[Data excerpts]
=-=-=

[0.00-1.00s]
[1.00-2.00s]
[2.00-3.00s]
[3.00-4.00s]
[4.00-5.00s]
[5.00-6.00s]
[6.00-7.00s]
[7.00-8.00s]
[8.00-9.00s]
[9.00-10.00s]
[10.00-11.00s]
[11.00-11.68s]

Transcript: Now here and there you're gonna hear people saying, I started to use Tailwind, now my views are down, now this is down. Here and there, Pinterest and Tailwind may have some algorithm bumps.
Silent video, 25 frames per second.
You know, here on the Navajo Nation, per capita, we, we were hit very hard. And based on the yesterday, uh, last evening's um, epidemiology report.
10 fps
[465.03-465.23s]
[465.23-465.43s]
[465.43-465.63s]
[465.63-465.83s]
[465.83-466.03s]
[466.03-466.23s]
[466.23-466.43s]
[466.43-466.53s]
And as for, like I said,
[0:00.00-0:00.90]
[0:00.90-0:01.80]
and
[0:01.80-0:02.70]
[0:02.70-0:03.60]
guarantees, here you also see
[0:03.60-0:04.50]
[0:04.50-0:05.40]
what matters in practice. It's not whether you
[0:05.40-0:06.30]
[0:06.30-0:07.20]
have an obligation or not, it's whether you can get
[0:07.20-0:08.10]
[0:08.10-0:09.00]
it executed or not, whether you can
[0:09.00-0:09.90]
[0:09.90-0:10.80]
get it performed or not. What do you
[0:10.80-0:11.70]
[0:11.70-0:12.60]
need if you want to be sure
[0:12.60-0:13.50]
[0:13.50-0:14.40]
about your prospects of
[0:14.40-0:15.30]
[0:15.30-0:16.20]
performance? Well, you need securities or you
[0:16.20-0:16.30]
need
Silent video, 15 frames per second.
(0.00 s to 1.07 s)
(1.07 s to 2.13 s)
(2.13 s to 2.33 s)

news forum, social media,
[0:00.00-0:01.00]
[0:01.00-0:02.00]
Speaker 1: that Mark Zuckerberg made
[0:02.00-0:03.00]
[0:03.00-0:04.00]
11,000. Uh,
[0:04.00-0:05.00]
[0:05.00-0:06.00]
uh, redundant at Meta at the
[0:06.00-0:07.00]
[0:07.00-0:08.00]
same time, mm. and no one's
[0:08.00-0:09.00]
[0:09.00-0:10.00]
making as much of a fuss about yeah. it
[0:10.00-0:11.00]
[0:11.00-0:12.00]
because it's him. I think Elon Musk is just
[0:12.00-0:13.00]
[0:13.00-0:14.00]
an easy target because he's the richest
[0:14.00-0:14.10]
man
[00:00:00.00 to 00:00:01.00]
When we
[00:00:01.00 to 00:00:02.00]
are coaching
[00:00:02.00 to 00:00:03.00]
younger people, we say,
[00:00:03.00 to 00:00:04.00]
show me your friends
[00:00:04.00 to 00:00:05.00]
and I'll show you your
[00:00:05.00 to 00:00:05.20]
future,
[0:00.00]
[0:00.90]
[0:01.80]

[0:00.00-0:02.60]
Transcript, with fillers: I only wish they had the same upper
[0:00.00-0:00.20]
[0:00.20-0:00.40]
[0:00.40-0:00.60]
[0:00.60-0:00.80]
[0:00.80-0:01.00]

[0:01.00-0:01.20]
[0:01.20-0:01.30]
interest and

=-=-=

* _What needs to be done_
Could you transcribe the entries exactly, from the first line through the line containing "[11.00-11.68s]", and give nothing more?

* _Result of this task_
[0.00-1.00s]
[1.00-2.00s]
[2.00-3.00s]
[3.00-4.00s]
[4.00-5.00s]
[5.00-6.00s]
[6.00-7.00s]
[7.00-8.00s]
[8.00-9.00s]
[9.00-10.00s]
[10.00-11.00s]
[11.00-11.68s]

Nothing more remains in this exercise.